What is needed is the full listing written out exactly, minus the pictures.

•••••

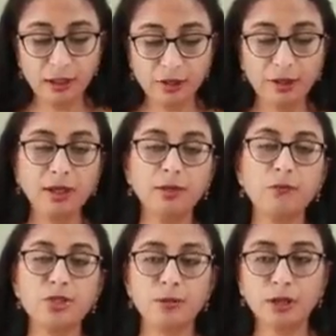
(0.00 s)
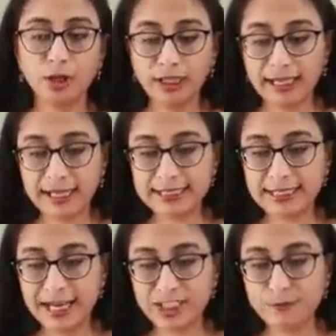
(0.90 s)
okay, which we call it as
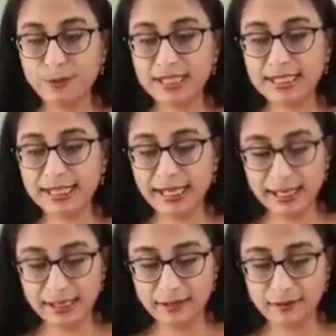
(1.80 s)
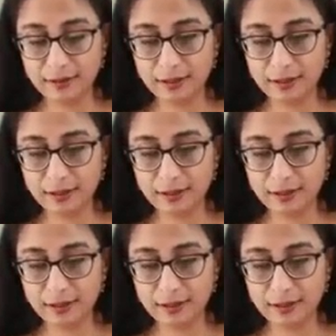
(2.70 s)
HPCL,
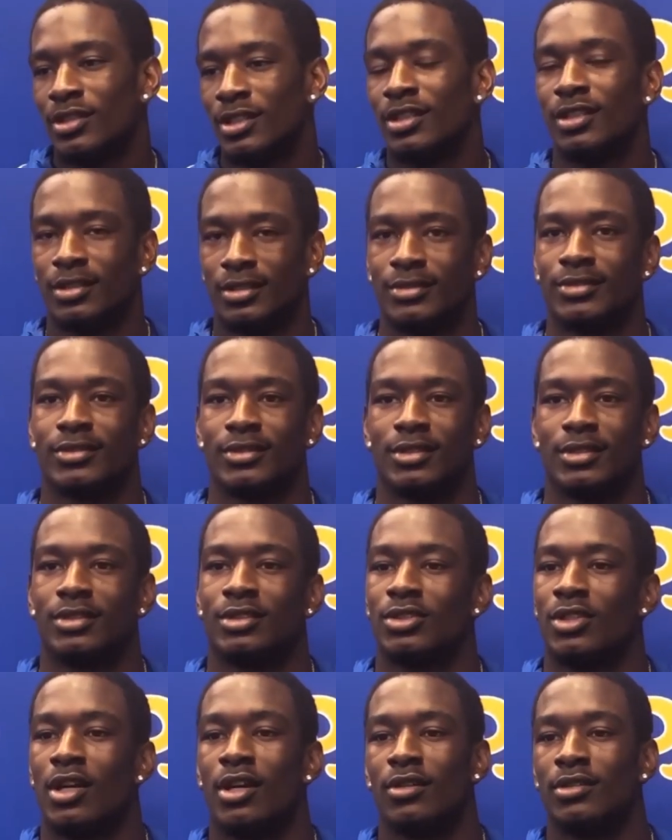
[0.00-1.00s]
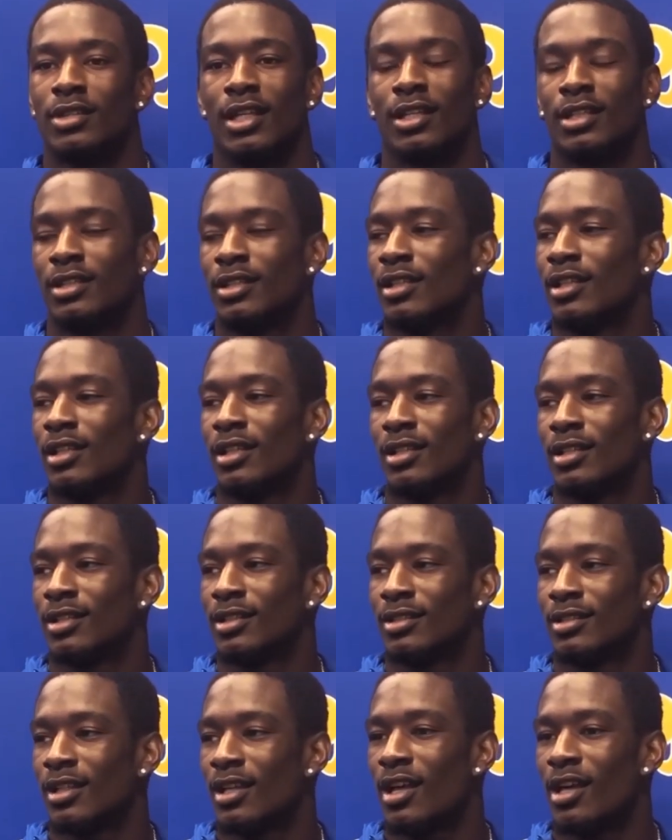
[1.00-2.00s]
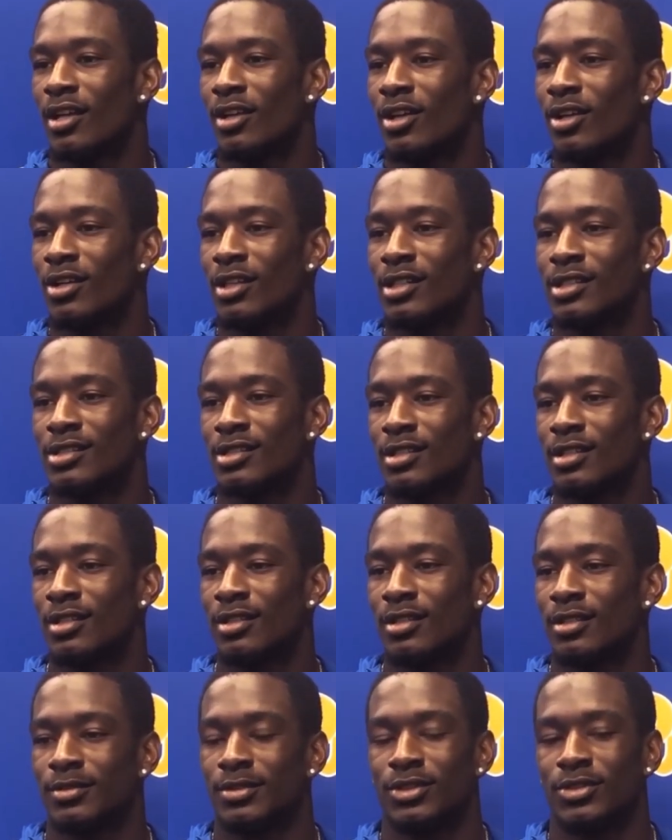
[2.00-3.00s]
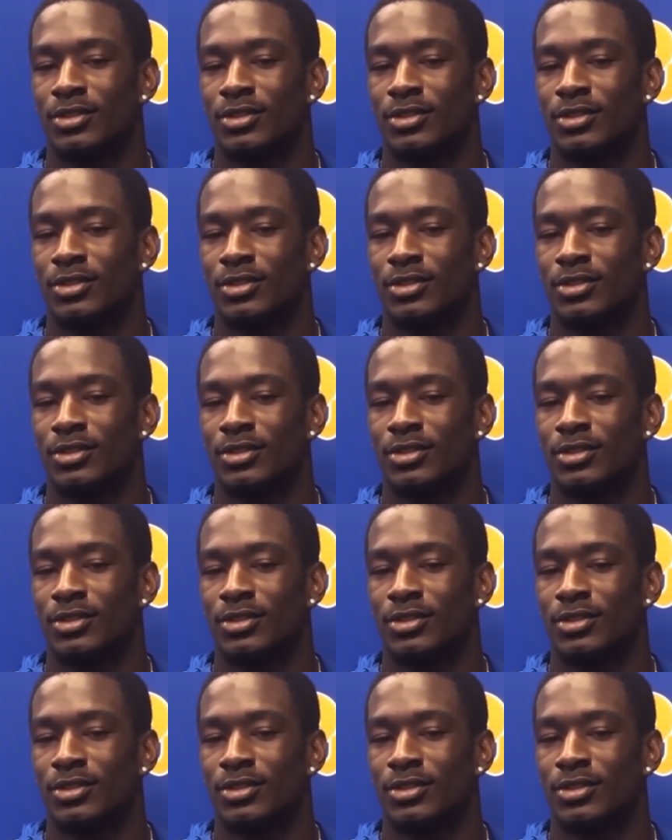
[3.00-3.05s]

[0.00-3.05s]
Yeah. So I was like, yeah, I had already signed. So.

•••••

Problem solution:
(0.00 s)
(0.90 s)
okay, which we call it as
(1.80 s)
(2.70 s)
HPCL,
[0.00-1.00s]
[1.00-2.00s]
[2.00-3.00s]
[3.00-3.05s]

[0.00-3.05s]
Yeah. So I was like, yeah, I had already signed. So.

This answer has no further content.